### Exercise details
The required output is the line that contains "[00:00:01.07 to 00:00:02.13]" through the last line of the data, retyped verbatim and with nothing added.
-=-=-
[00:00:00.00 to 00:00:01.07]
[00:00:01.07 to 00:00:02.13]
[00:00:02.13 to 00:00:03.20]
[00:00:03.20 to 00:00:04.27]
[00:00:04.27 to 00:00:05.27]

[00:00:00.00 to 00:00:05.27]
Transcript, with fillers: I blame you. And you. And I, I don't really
-=-=-
### Your solution
[00:00:01.07 to 00:00:02.13]
[00:00:02.13 to 00:00:03.20]
[00:00:03.20 to 00:00:04.27]
[00:00:04.27 to 00:00:05.27]

[00:00:00.00 to 00:00:05.27]
Transcript, with fillers: I blame you. And you. And I, I don't really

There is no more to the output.